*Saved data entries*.
··········
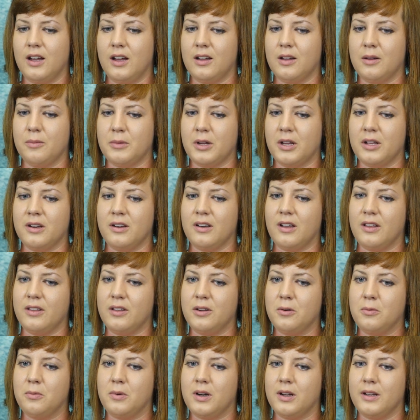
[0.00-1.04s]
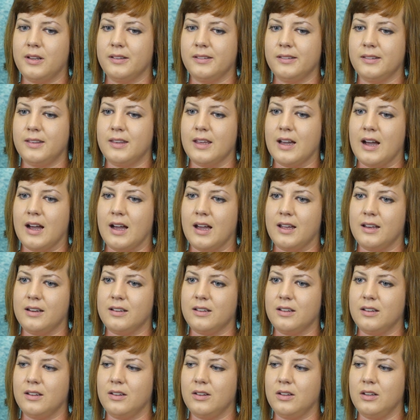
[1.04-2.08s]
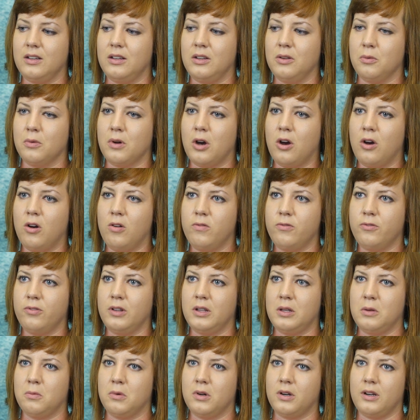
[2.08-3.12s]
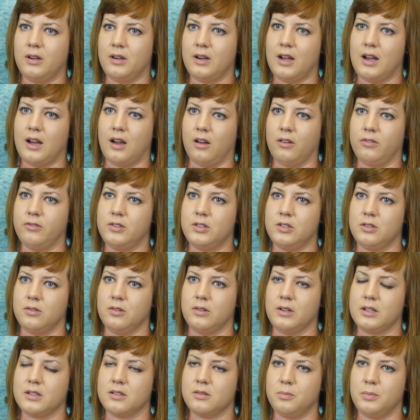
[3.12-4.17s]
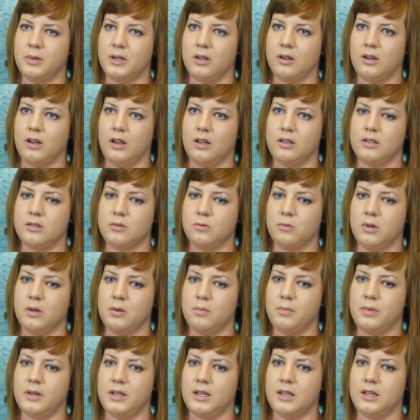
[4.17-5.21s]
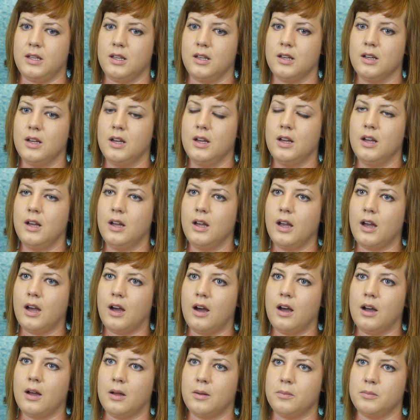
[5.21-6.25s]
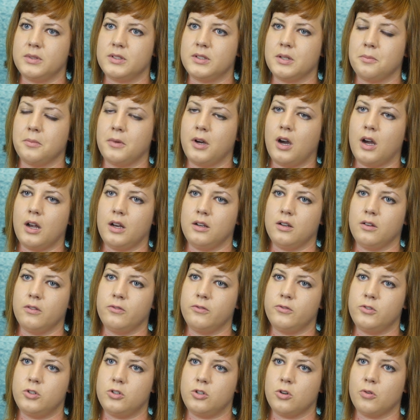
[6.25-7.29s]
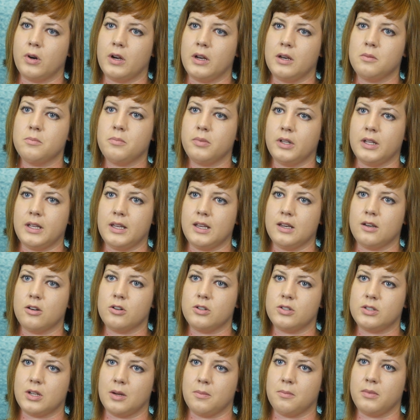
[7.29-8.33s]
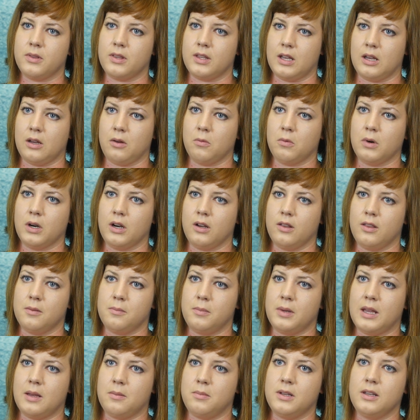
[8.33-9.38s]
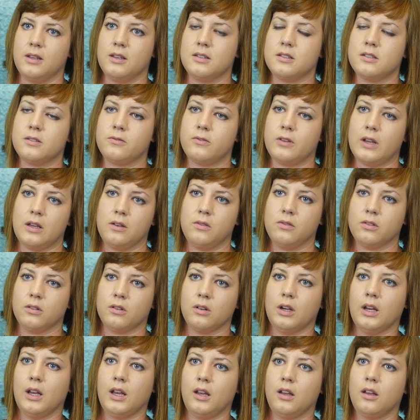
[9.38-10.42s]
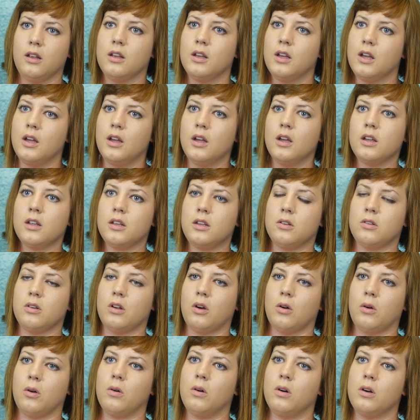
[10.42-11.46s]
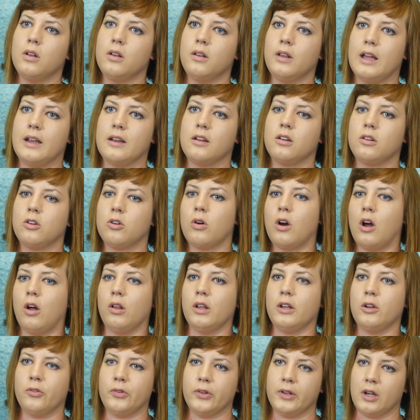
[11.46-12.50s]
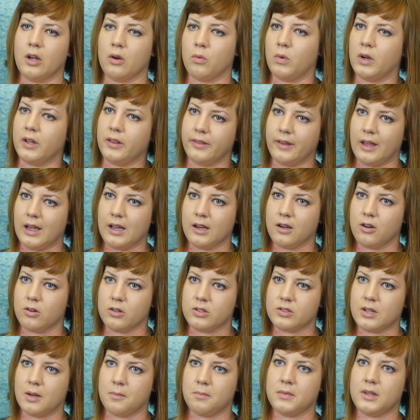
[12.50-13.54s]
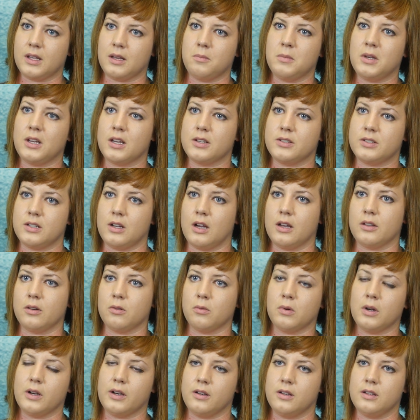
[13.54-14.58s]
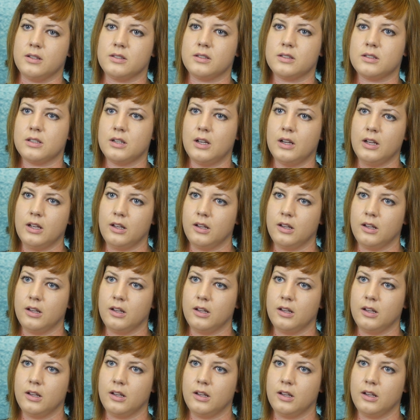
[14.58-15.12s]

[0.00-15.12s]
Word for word: Another one that you hopefully wouldn't have to experience would be some kind of joint bleed or something where the baby is favoring, you know, like crawling only on one leg or something because the other one is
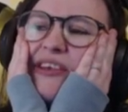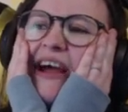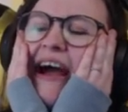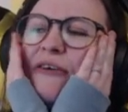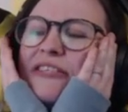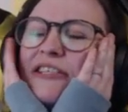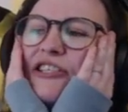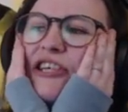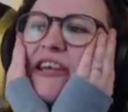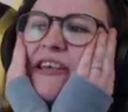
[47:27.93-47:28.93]
How did
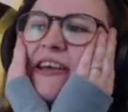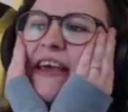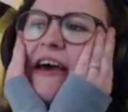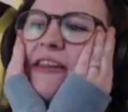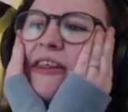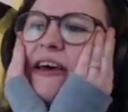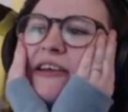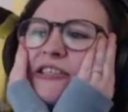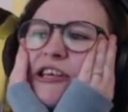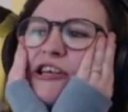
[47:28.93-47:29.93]
Chica get
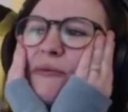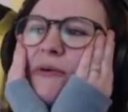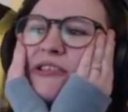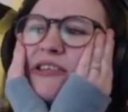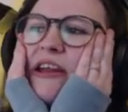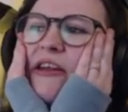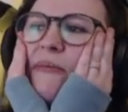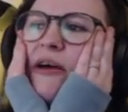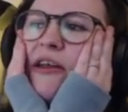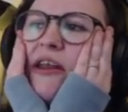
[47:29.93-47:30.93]
there? Chica wasn't
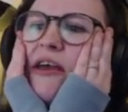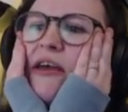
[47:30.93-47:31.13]
anywhere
··········
*Goal of the exercise*.
Set down exactly, from the line that contains "[5.21-6.25s]" through the last line of the data, each line as it stands, and leave the pictures out.

*Written solution*.
[5.21-6.25s]
[6.25-7.29s]
[7.29-8.33s]
[8.33-9.38s]
[9.38-10.42s]
[10.42-11.46s]
[11.46-12.50s]
[12.50-13.54s]
[13.54-14.58s]
[14.58-15.12s]

[0.00-15.12s]
Word for word: Another one that you hopefully wouldn't have to experience would be some kind of joint bleed or something where the baby is favoring, you know, like crawling only on one leg or something because the other one is
[47:27.93-47:28.93]
How did
[47:28.93-47:29.93]
Chica get
[47:29.93-47:30.93]
there? Chica wasn't
[47:30.93-47:31.13]
anywhere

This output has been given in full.